As with the outputs of natural language generators like ChatGPT, the code coming from Copilot is largely legible, but like any large language model trained on the open internet, GitHub made sure to incorporate additional safeguards against the system unintentionally producing exploitable code.

“Between when the model produces a suggestion and when that suggestion is presented to the developer,” Salva said, “we at runtime perform […] a code quality analysis for the developer, looking for common errors or vulnerabilities in the code like cross-site scripting or path injection.”

That auditing step is meant to improve the quality of recommended code over time rather than monitor or police what the code might be used for. Copilot can help developers create the code that makes up malware, the system won’t prevent it. “We've taken the position that Copilot is there as a tool to help developers produce code,” Salva said, pointing to the numerous White Hat applications for such a system. “Putting a tool like Copilot in their hands […] makes them more capable security researchers,” he continued.

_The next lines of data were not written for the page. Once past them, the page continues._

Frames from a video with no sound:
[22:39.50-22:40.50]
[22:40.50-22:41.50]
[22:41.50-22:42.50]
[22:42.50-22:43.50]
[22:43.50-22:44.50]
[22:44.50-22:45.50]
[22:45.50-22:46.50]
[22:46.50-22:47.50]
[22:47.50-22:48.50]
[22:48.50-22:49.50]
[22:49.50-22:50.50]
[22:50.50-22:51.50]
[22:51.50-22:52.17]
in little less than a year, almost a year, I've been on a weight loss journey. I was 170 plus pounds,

As the technology continues to develop, Salva sees generative AI coding to expand far beyond its current technological bounds. That includes “taking a big bet” on conversational AI. “We also see AI-assisted development really percolating up into other parts of the software development life cycle,” he said, like using AI to autonomously repair a CI/CD build errors, patch security vulnerabilities, or have the AI review human-written code.

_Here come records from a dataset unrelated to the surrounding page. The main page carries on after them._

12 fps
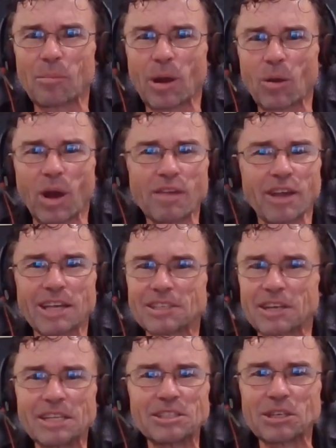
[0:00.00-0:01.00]
And my wife
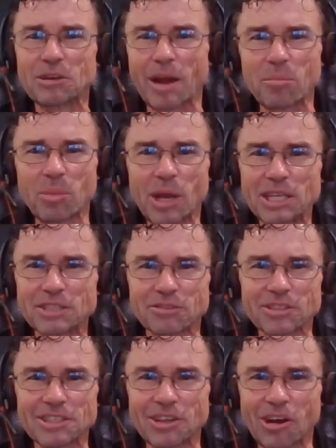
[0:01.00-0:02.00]
has an Instagram page
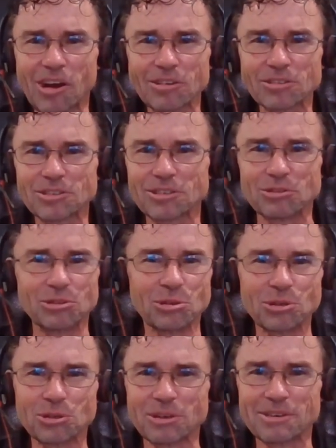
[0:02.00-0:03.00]
for the dogs,
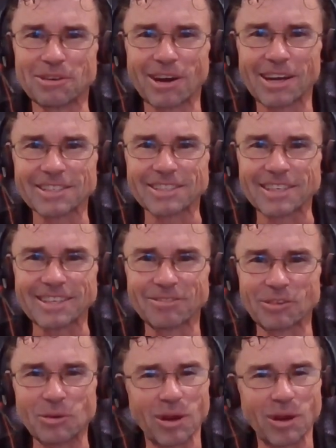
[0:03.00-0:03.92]
Duder and Roxy.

“Just as we use compilers to produce machine-level code today, I do think they'll eventually get to another layer of abstraction with AI that allows developers to express themselves in a different language,” Salva said. “Maybe it's natural language like English or French, or Korean. And that then gets ‘compiled down’ to something that the machines can understand,” freeing up engineers and developers to focus on the overall growth of the project rather than the nuts and bolts of its construction.

From coders to gabbers

With human decision-making still firmly wedged within the AI programming loop, at least for now, we have little to fear from having software writing software. As Salva noted, computers already do this to a degree when compiling code, and digital gray goos have yet to take over because of it. Instead, the most immediate challenges facing programming AI mirror those of generative AI in general: inherent biases skewing training data, model outputs that violate copyright, and concerns surrounding user data privacy when it comes to training large language models.

GitHub is far from alone in its efforts to build an AI programming buddy. OpenAI’s ChatGPT is capable of generating code — as are the already countless indie variants being built atop the GPT platform. So, too, is Amazon’s AWS CodeWhisperer system, which provides much of the same autocomplete functionality as Copilot, but optimized for use within the AWS framework. After multiple requests from users, Google incorporated code generation and debugging capabilities into Bard this past April as well, ahead of its ecosystem-wide pivot to embrace AI at I/O 2023 and the release of Codey, Alphabet’s answer to Copilot. We can’t be sure yet what generative coding systems will eventually become or how it might impact the tech industry — we could be looking at the earliest iterations of a transformative democratizing technology, or it could be Clippy for a new generation.